(Provided information Opens)
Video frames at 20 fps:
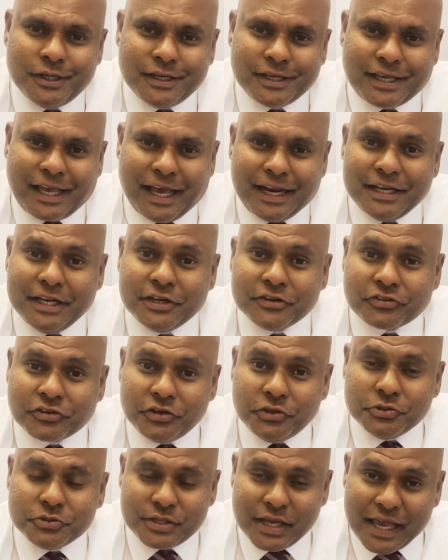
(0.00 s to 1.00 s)
can
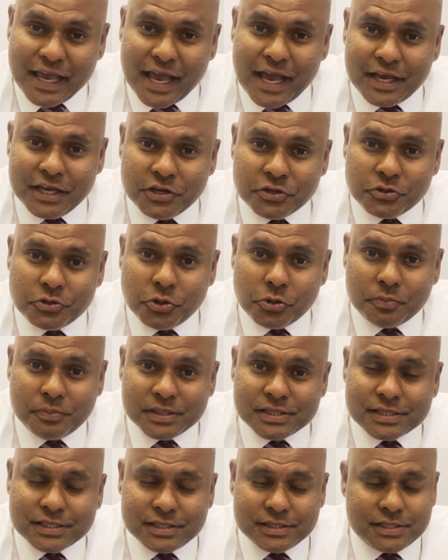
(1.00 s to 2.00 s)
introduce AI into your
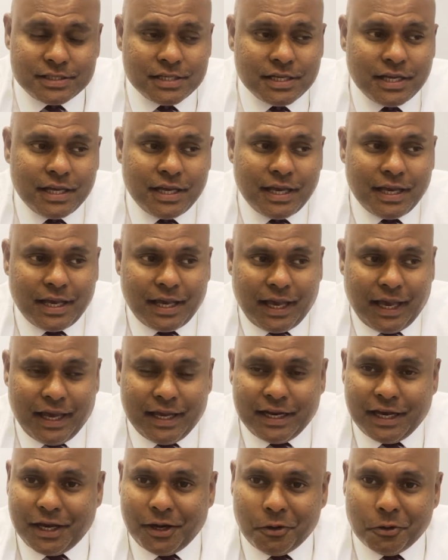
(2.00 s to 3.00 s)
business.
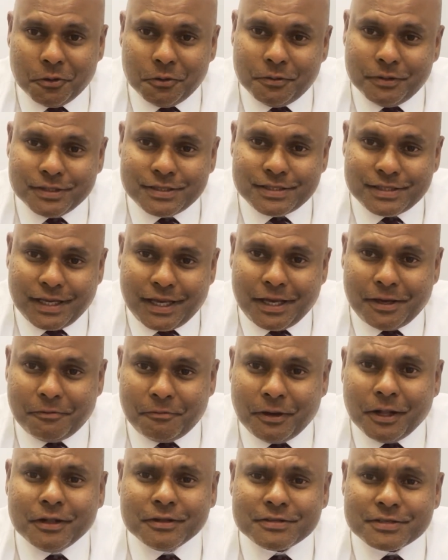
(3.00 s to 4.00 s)
And I always say,
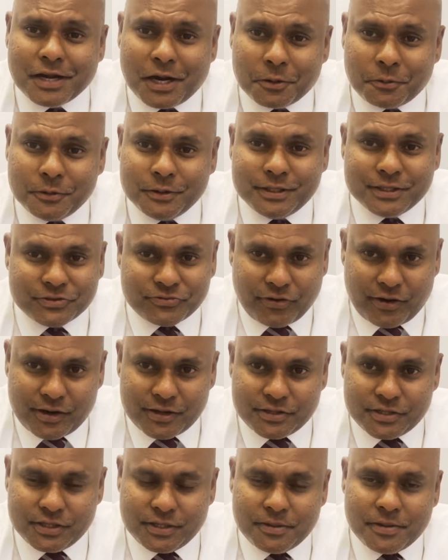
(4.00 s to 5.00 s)
well, start with the
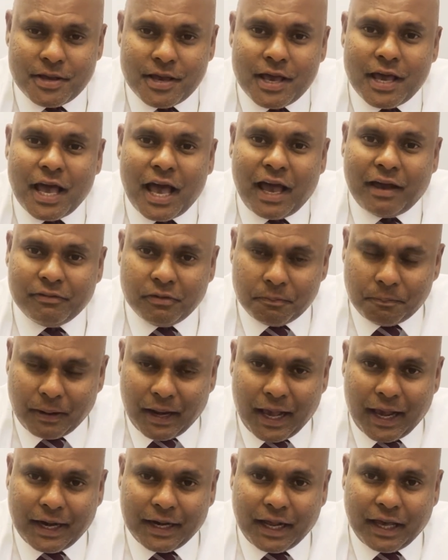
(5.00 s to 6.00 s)
strategy. Have a
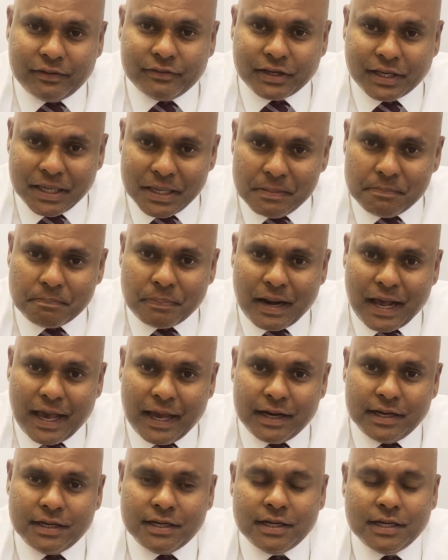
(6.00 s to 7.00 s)
plan, have a game
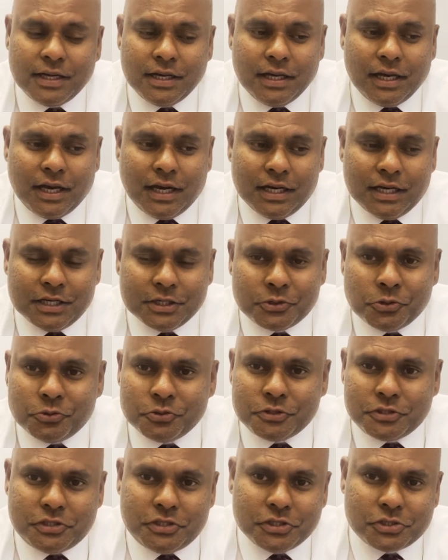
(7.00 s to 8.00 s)
plan.
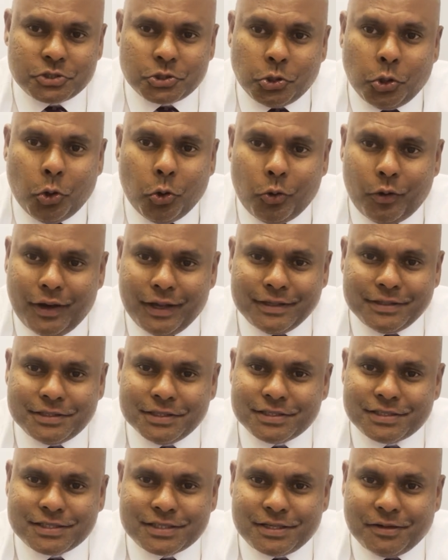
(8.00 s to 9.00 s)
Don't just go and
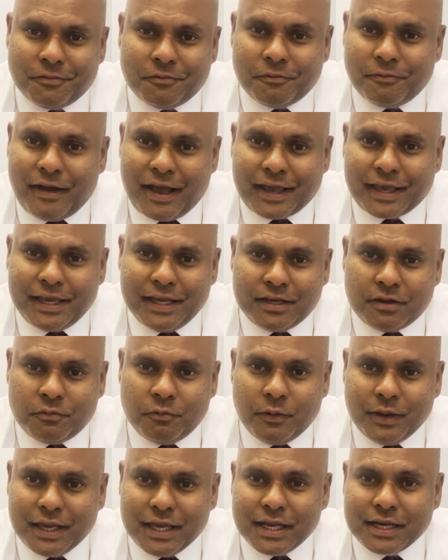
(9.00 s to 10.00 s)
just whack it,
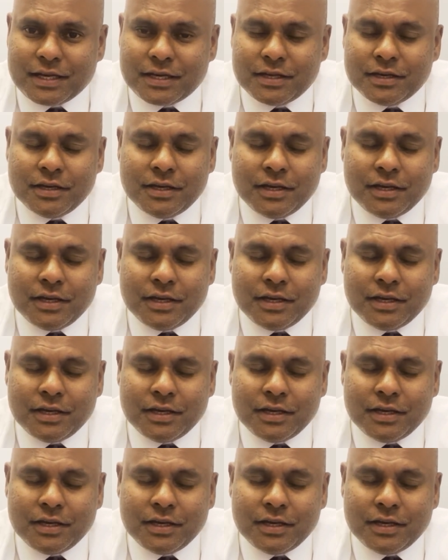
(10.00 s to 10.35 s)
wing it.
(Provided information Closes)
__What to do__
The answer consists of the lines from the one holding "(2.00 s to 3.00 s)" to the end of the records, inclusive, restated exactly and without pictures.

__Output__
(2.00 s to 3.00 s)
business.
(3.00 s to 4.00 s)
And I always say,
(4.00 s to 5.00 s)
well, start with the
(5.00 s to 6.00 s)
strategy. Have a
(6.00 s to 7.00 s)
plan, have a game
(7.00 s to 8.00 s)
plan.
(8.00 s to 9.00 s)
Don't just go and
(9.00 s to 10.00 s)
just whack it,
(10.00 s to 10.35 s)
wing it.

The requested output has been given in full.